Foto: picture-alliance/dpa
Disambut
Di gereja Protestan, Ute Lass disambut dengan tangan terbuka. Dengan sukacita ia menangani hal seperti misalnya bazaar gereja. Apakah ia kadang merindukan kehidupannya sebagai umat Katholik?Jawabnya: “Saya memiliki iman yang kuat terhadap Bunda Maria, yang perannya tak seperti di gereja Protestan," katanya. “Tapi untuk beberapa hal, saya tetap seperti itu.“
Foto: DW/K. Dahmann
Memfasilitasi masuknya anggota
Selama bertahun-tahun, gereja-gereja Kristen melaporkan bahwa jumlah jemaatnya menurun: Semakin banyak orang keluar gereja, entah karena alasan agama atau hanya untuk menghindari gereja. Dalam rangka memfasilitasi masuknya anggota baru, gereja-gereja di Jerman menyambut baik, seperti di Fides, Bonn dimana pastur Thomas Bernard (kanan) bekerja.
Foto: DW/K. Dahmann
Akibat skandal?
Gereja Katolik dalam beberapa tahun terakhir mengalami berkurangnya jumlah umat. Banyak orang percaya, ini terjadi setelah sejumlah kasus pelecehan seksual dalam biara. "Skandal yang substansial," Thomas Bernard mengakui. "Kami telah demikian kehilangan daya tariknya." Meskipun berita di media menghancurkan nama gereja, dia yakin: "Iman dapat memberikan dukungan."
Foto: DW/K. Dahmann
Membuka pintu iman
Salah satu alasan mengapa orang bergabung dengan Gereja Katolik saat ini, menurut Thomas Bernard adalah liturgi. "Banyak orang mengagumi perayaan ibadah," katanya.
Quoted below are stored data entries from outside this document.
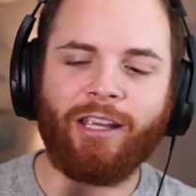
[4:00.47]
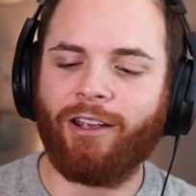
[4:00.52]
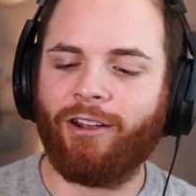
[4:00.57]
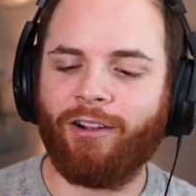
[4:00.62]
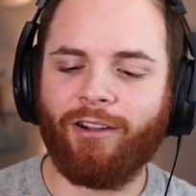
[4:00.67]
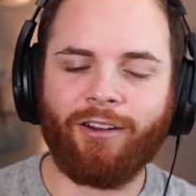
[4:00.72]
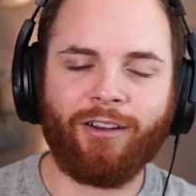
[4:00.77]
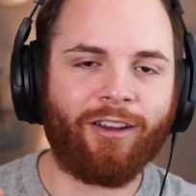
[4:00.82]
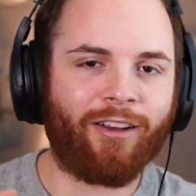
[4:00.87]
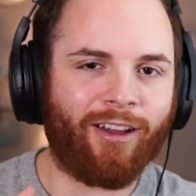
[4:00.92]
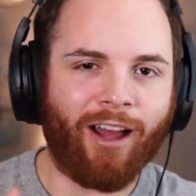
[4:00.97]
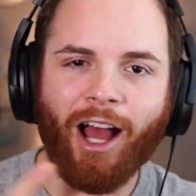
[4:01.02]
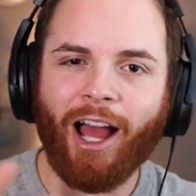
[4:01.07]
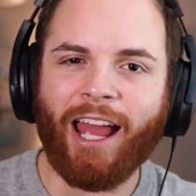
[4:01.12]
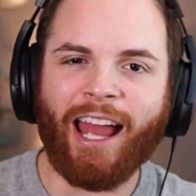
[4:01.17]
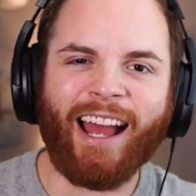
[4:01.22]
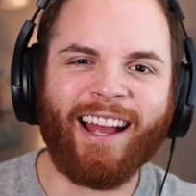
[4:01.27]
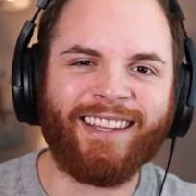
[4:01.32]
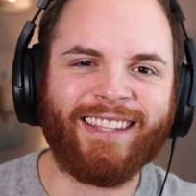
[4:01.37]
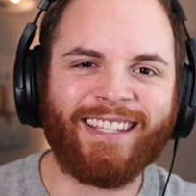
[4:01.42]
heard
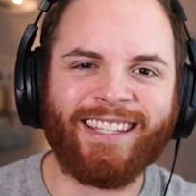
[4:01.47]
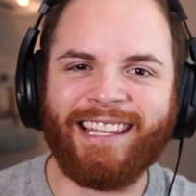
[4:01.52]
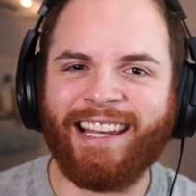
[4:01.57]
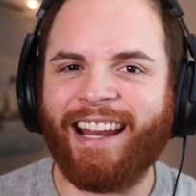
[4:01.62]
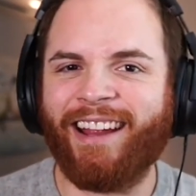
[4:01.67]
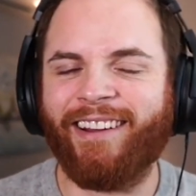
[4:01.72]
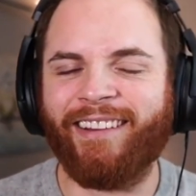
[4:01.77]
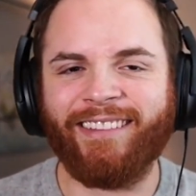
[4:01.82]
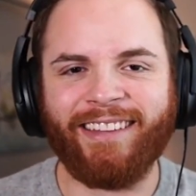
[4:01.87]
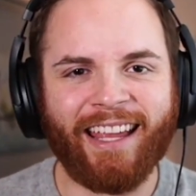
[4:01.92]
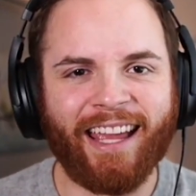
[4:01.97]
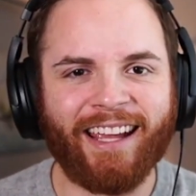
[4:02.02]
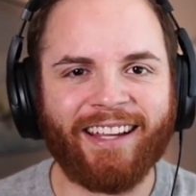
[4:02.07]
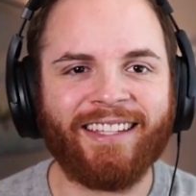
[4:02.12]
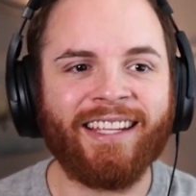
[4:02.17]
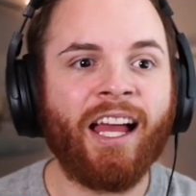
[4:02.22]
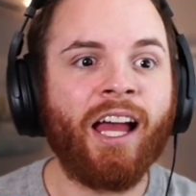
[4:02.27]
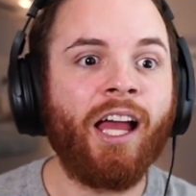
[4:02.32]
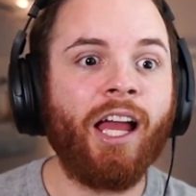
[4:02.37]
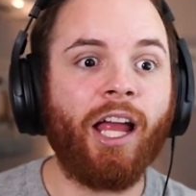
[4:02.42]
hi-hats, snares,
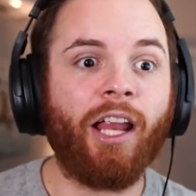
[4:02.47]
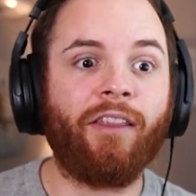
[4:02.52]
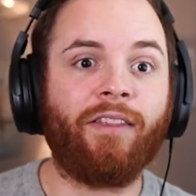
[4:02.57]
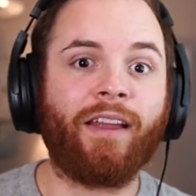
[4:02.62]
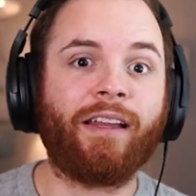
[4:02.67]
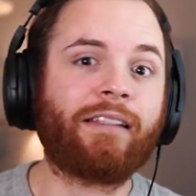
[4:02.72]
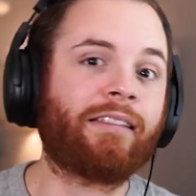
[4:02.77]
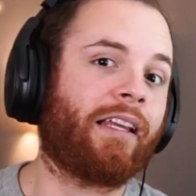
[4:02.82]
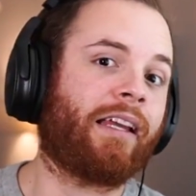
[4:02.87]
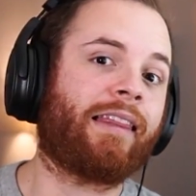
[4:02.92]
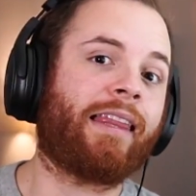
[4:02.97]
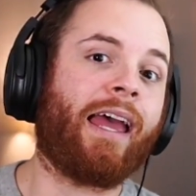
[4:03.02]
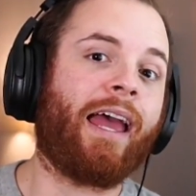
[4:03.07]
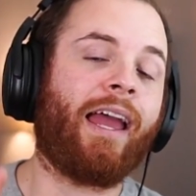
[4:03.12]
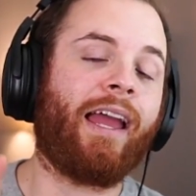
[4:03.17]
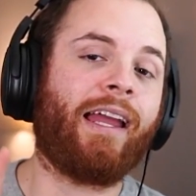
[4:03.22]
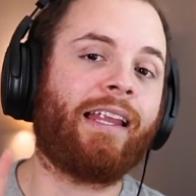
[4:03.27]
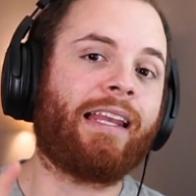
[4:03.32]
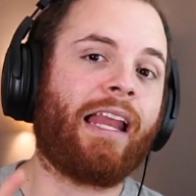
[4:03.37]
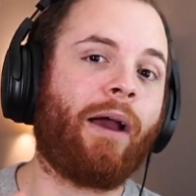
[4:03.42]
kicks, and things like
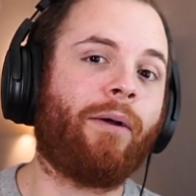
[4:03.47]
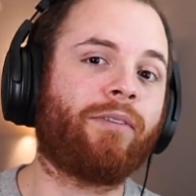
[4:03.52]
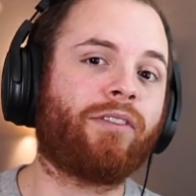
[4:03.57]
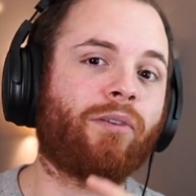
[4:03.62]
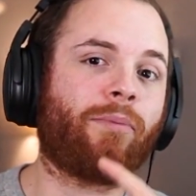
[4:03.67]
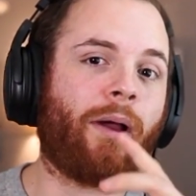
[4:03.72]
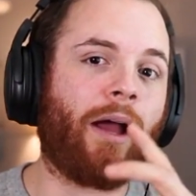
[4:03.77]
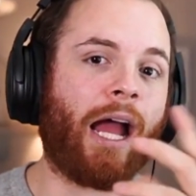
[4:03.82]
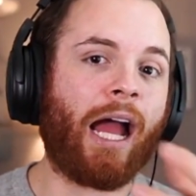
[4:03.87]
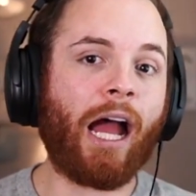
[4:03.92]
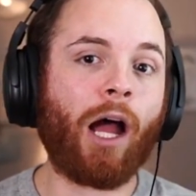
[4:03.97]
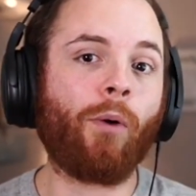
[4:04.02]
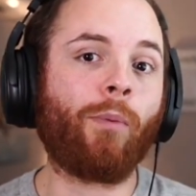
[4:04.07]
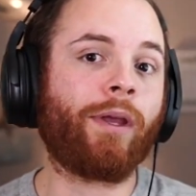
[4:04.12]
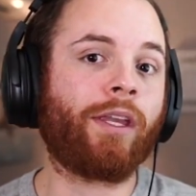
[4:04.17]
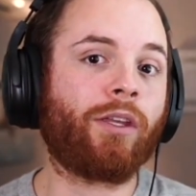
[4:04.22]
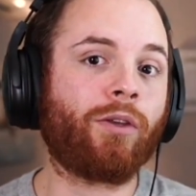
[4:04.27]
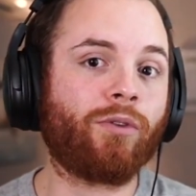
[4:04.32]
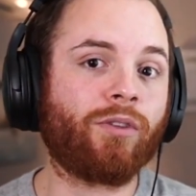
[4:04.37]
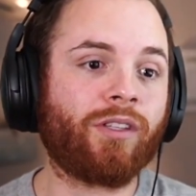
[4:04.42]
that. And now it's about how
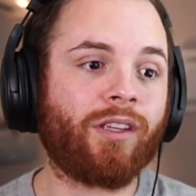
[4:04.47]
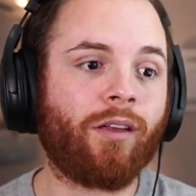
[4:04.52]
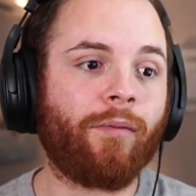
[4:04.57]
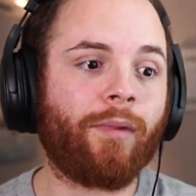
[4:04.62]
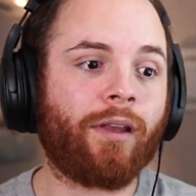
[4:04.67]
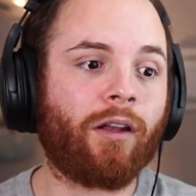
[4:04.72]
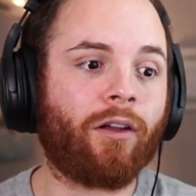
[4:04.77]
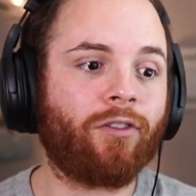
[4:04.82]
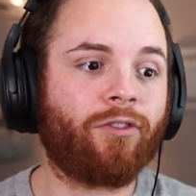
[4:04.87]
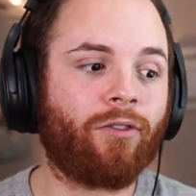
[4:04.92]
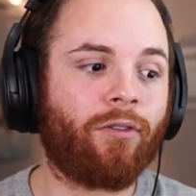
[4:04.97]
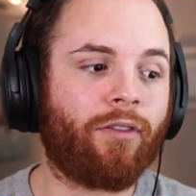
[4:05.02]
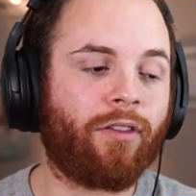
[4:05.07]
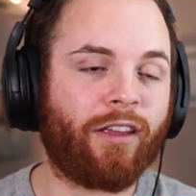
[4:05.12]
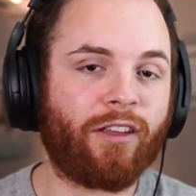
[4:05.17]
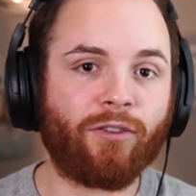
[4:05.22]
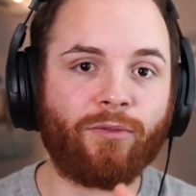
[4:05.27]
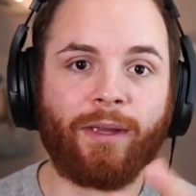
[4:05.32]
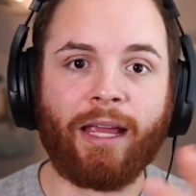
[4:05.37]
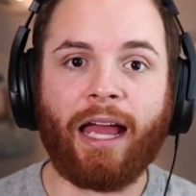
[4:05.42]
we use them and also
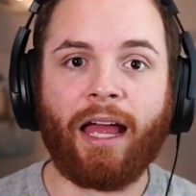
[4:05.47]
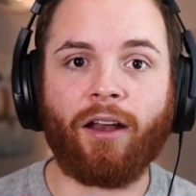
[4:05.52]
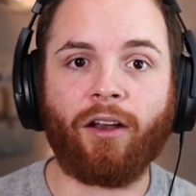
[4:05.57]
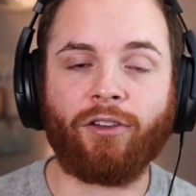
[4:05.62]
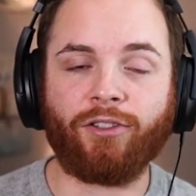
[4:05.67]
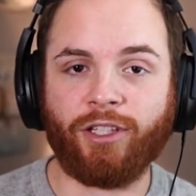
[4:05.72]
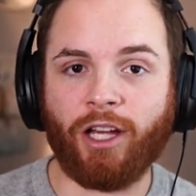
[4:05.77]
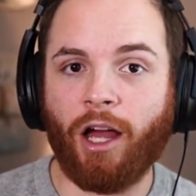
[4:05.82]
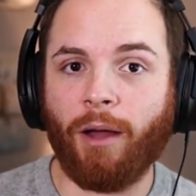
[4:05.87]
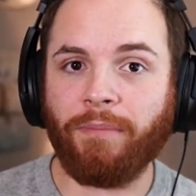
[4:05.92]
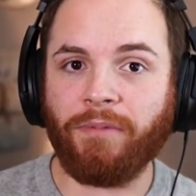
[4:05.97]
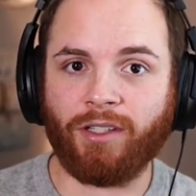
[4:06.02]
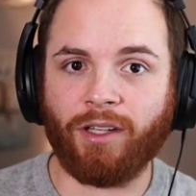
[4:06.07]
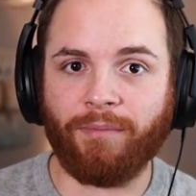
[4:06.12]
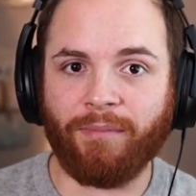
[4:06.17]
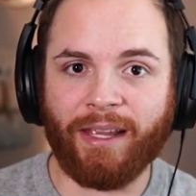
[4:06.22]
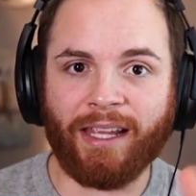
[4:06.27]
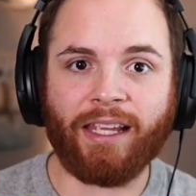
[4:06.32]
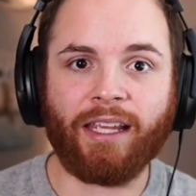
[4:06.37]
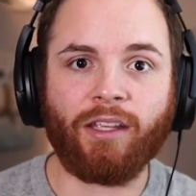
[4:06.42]
things we add on top to
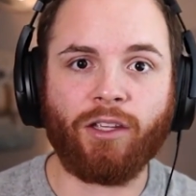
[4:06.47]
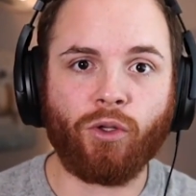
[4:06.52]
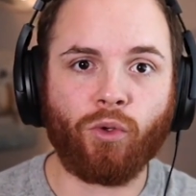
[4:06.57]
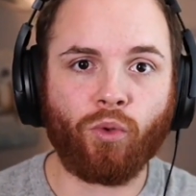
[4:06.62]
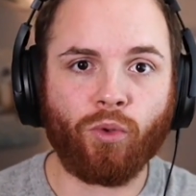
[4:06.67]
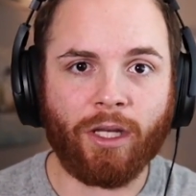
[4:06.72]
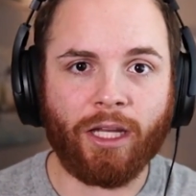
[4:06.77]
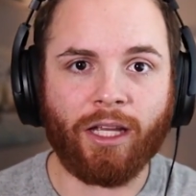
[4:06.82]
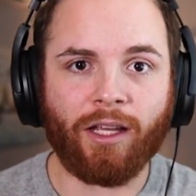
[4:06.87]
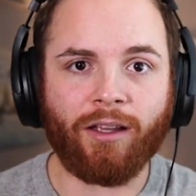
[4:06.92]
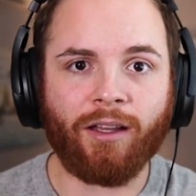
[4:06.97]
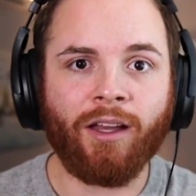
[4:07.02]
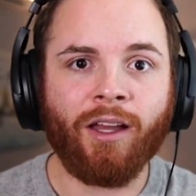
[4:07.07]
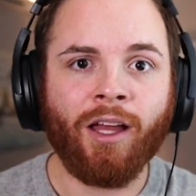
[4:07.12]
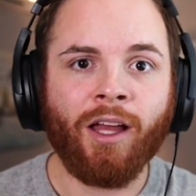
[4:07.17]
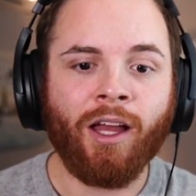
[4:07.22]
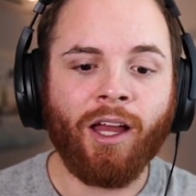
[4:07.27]
make it unique.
Reformasi di tubuh gereja seperti ynag dilakukan paus yang baru, diharapkan menyebabkan banyak orang yang telah keluar dari Katholik, kembali menemukan gereja.
Foto: DW/K. Dahmann
Permohonan untuk kebebasan beragama
Orang-orang yang telah mengubah agama mereka, pernah ditampilkan dalam sebuah pameran di Munchen. Pameran ini menunjukkan permohonan untuk kebebasan hak asasi manusia, termasuk kebebasan memilih agama.
Foto: Jüdisches Museum München 2013
Bayipun ‘pindah agama‘
Gambar ini menunjukkan nasib putri Jennifer dan Ricky Grossman: Bayi tidak diakui sebagai Yahudi , karena ibunya bukan Yahudi. Oleh karena itu ibunya harus masuk Yahudi dulu, karena itulah syarat untuk bisa diterima sebagai anggota penuh dari komunitas Yahudi.